The problem (opportunity) is people outsourcing compute to public clouds. ❶
Third-party cloud computing represents the promise of outsourcing as applied to computation.
This is a problem because the business model of cloud providers requires the use of virtual machines for users to run their job on. The virtual machine will represents a shared physical infrastructure. ❷
Services, such as Microsoft’s Azure and Amazon’s EC2, allow users to instantiate virtual machines (VMs) on demand and thus purchase precisely the capacity they require when they require it. In turn, the use of virtualization allows third-party cloud providers to maximize the utilization of their sunk capital costs by multiplexing many customer VMs across a shared physical infrastructure.

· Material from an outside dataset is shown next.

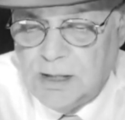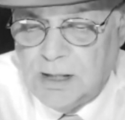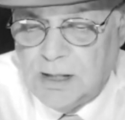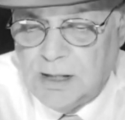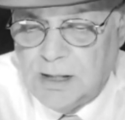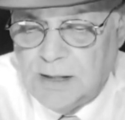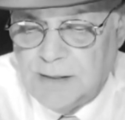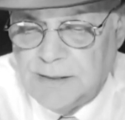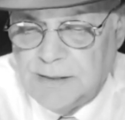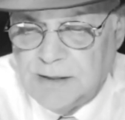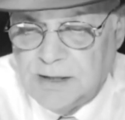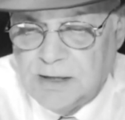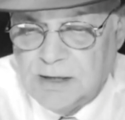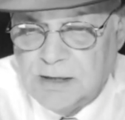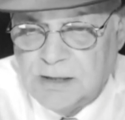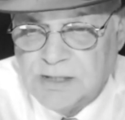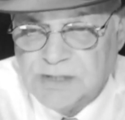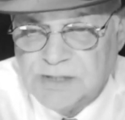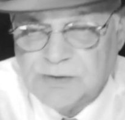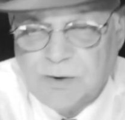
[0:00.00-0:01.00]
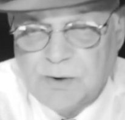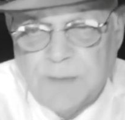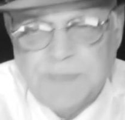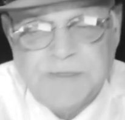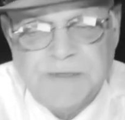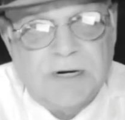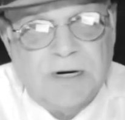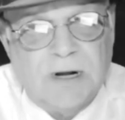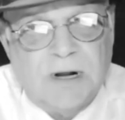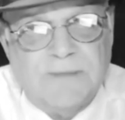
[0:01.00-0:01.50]
the
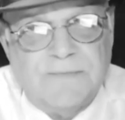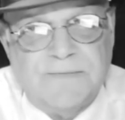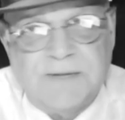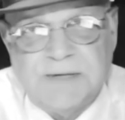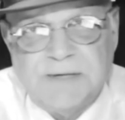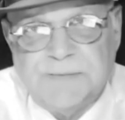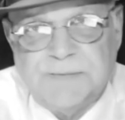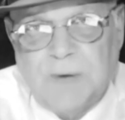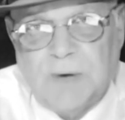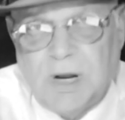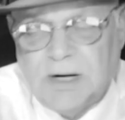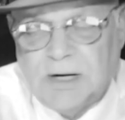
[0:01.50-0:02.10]
description of this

The shared physical infrastructure is vulnerable to new VM based side-channel attacks can leak data to both map the internal cloud infrastructure and disrupt user performance. ❸
However, in this paper, we show that this approach can also introduce new vulnerabilities. Using the Amazon EC2 service as a case study, we show that it is possible to map the internal cloud infrastructure, identify where a particular target VM is likely to reside, and then instantiate new VMs until one is placed co-resident with the target.
The implication is that it is possible to mount cross-VM side channel attacks that can extract information from a VM. ❹
We explore how such placement can then be used to mount cross-VM side-channel attacks to extract information from a target VM on the same machine.
Of course it is not as easy as this. One has to have the right starting point.
When I was a first year PhD, I found writing the abstract and introduction of my own papers the most daunting aspect of the paper. I was consoled to hear from my fellow graduate students “don’t worry the professor will take care of it”.
This seemed to be the common theme in most labs. The student writes the background, design, evaluation, and spends a few cycles working on an abstract and introduction which is eventually completely scrapped by the advisor and rewritten.
As a more senior PhD now, I understand why the professors always seemed to have an infallible talent for abstract writing - they understand the big picture. There is tendency to lose sight of the forest from the trees working long hours in the weeds of a narrow research thread. The thread can seem magnified and the abstract starts to be about all about the details of the contribution rather than the insight that the contribution enables.
I find that the earlier involvement I have in the beginning of the project the more comfortable I am with writing the abstract. That being said, not everyone joins a project in the beginning. I believe it is the responsibility of both the PI and the student to sync and realign what the big picture of the project is every now and again. Not only does it focus the efforts of the group, but I find it to be a huge morale boost to remember that the scope of the work is far bigger than the bug I was trying to debug this week.